Suitable hydrophilic monomers are monomers having sulfonate or phosphonate groups and nonionic monomers having a hydroxyl function or alkylene oxide groups. Examples include: allyl alcohol, isoprenol, methoxy polyethylene glycol (meth)acrylate, methoxy polypropylene glycol (meth)acrylate, methoxy polybutylene glycol (meth)acrylate, methoxy poly(propylene oxide-co-ethylene oxide) (meth)acrylate, ethoxy polyethylene glycol (meth)acrylate, ethoxy polypropylene glycol (meth)acrylate, ethoxy polybutylene glycol (meth)acrylate and ethoxy poly(propylene oxide-co-ethylene oxide) (meth)acrylate. The polyalkylene glycols comprise 3 to 50, especially 5 to 40 and particularly 10 to 30 alkylene oxide units.

Particularly preferred sulfo-containing monomers here are 1-acrylamido-1-propanesulfonic acid, 2-acrylamido-2-propanesulfonic acid, 2-acrylamido-2-methylpropanesulfonic acid, 2-methacrylamido-2-methylpropanesulfonic acid, 3-methacrylamido-2-hydroxypropanesulfonic acid, allylsulfonic acid, methallylsulfonic acid, allyloxybenzenesulfonic acid, methallyloxybenzenesulfonic acid, 2-hydroxy-3-(2-propenyloxy)propanesulfonic acid, 2-methyl-2-propene-1-sulfonic acid, styrenesulfonic acid, vinylsulfonic acid, 3-sulfopropyl acrylate, 2-sulfoethyl methacrylate, 3-sulfopropyl methacrylate, sulfomethacrylamide, sulfomethylmethacrylamide and salts of the aforementioned acids, for example the sodium, potassium or ammonium salts thereof.

Particularly preferred monomers containing phosphonate groups are vinylphosphonic acid and salts thereof.

In addition, one or more amphoteric polymers other than graft polymer (B) may be used as polymeric builders (E). Examples of amphoteric polymers are copolymers of at least one ethylenically unsaturated carboxylic acid, selected from acrylic acid and methacrylic acid, at least one amide, selected from N—C₁-C₁₀-alkyl(meth)acrylamide, acrylamide and methacrylamide, and at least one comonomer selected from DADMAC, MAPTAC and APTAC.

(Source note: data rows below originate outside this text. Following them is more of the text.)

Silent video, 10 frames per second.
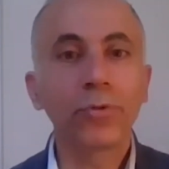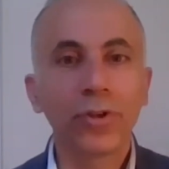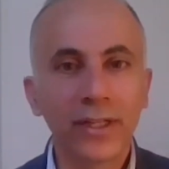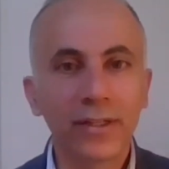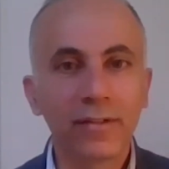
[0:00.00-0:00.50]

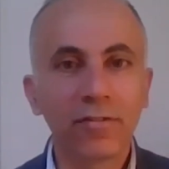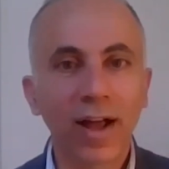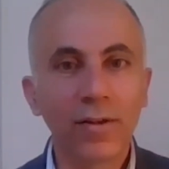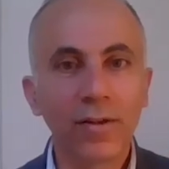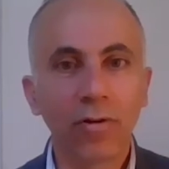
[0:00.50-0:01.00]
championing the
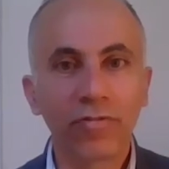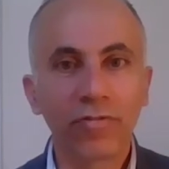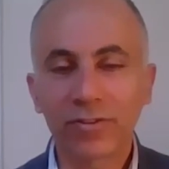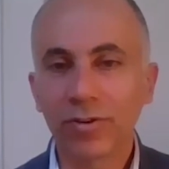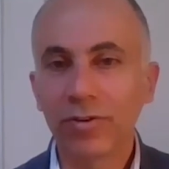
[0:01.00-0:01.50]
value of
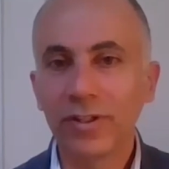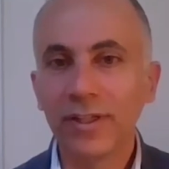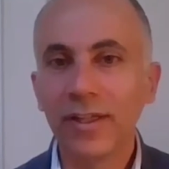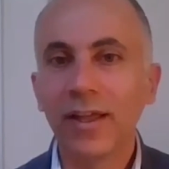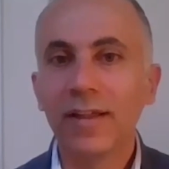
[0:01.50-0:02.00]

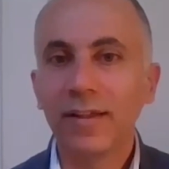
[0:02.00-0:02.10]
fraternity,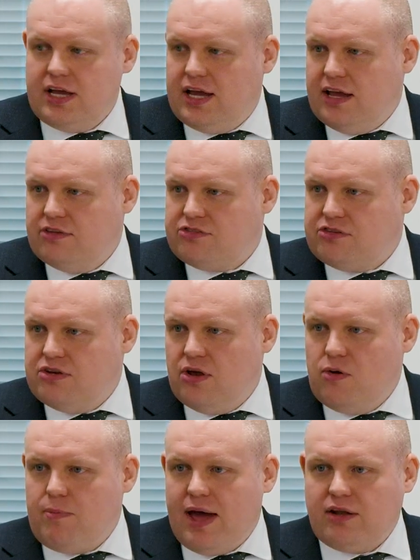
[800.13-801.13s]
is
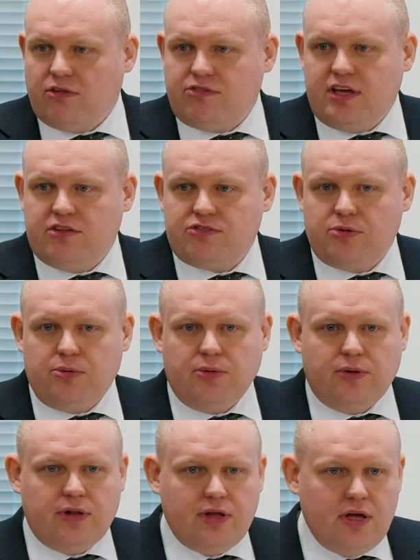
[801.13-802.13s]
no penalty at
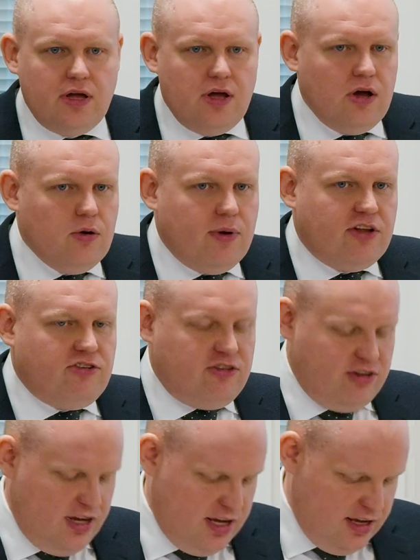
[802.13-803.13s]
all,
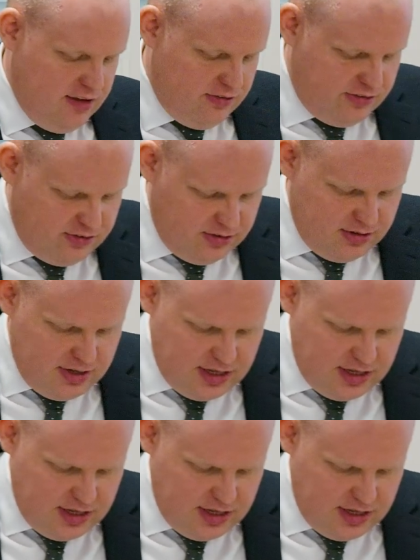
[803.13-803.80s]
which is,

Formulations of the invention may comprise, for example, in the range from a total of 10% to 75% by weight, preferably to 50% by weight, of builder (E), based on the solids content of the formulation of the invention in question.

Formulations of the invention may comprise, for example, in the range from a total of 2% to 15% by weight, preferably to 10% by weight, of polymeric builder (E), based on the solids content of the formulation of the invention in question.

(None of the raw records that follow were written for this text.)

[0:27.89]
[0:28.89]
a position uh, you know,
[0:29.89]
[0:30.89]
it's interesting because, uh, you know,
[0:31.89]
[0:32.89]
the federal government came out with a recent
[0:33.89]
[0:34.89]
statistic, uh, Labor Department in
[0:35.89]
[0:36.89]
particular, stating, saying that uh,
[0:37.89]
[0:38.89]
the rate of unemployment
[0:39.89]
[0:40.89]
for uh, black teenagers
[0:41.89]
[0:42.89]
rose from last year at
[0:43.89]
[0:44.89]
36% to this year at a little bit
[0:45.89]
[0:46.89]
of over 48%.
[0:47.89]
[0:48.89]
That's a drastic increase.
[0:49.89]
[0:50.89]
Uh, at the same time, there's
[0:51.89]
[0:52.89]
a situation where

In a particularly preferred embodiment, formulation of the invention comprises, as well as graft polymer (B), a polymeric builder (E). The weight ratio of polymeric builder (E) to graft copolymer (B) in that case is preferably 30:1 to 3:1.

In one embodiment of the present invention, formulations of the invention may comprise one or more cobuilders.

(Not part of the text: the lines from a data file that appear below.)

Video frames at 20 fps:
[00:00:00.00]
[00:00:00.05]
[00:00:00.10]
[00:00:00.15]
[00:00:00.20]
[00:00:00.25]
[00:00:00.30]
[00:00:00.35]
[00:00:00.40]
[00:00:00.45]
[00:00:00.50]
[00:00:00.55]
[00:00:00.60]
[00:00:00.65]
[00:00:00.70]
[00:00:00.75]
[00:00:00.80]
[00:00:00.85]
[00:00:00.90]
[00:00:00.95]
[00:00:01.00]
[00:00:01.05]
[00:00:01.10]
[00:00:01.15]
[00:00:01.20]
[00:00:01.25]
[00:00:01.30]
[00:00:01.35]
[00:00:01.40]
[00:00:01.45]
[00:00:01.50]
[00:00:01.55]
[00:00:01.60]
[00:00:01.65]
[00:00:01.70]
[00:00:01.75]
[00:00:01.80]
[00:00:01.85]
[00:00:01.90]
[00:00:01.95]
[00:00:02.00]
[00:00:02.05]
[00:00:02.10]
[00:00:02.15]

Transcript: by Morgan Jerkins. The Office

Examples of cobuilders are phosphonates, for example hydroxyalkanephosphonates and aminoalkanephosphonates. Among the hydroxyalkanephosphonates, 1-hydroxyethane-1,1-diphosphonate (HEDP) is of particular significance as a cobuilder. It is preferably used in the form of the sodium salt, the disodium salt giving a neutral reaction and the tetrasodium salt an alkaline reaction (pH 9). Useful aminoalkanephosphonates are preferably ethylenediamine-tetramethylenephosphonate (EDTMP), diethylenetriaminepentamethylenephosphonate (DTPMP) and the higher homologs thereof. They are preferably used in the form of the sodium salts that give a neutral reaction, for example of the hexasodium salt of EDTMP or of the hepta- and octasodium salt of DTPMP.

Formulations of the invention may comprise one or more alkali carriers. Alkali carriers ensure, for example, the pH of at least 9 when an alkaline pH is desired. Suitable examples are alkali metal carbonates, alkali metal hydrogencarbonates, alkali metal hydroxides and alkali metal metasilicates. A preferred alkali metal in each case is potassium, more preferably sodium.

Formulations of the invention may comprise one or more bleach catalysts. Bleach catalysts can be selected from bleach-boosting transition metal salts or transition metal complexes, for example manganese-, iron-, cobalt-, ruthenium- or molybdenum-salen complexes, or manganese-, iron-, cobalt-, ruthenium- or molybdenum-carbonyl complexes. Also usable as bleach catalysts are manganese, iron, cobalt, ruthenium, molybdenum, titanium, vanadium and copper complexes with nitrogen-containing tripod ligands, and cobalt-, iron-, copper- and ruthenium-ammine complexes.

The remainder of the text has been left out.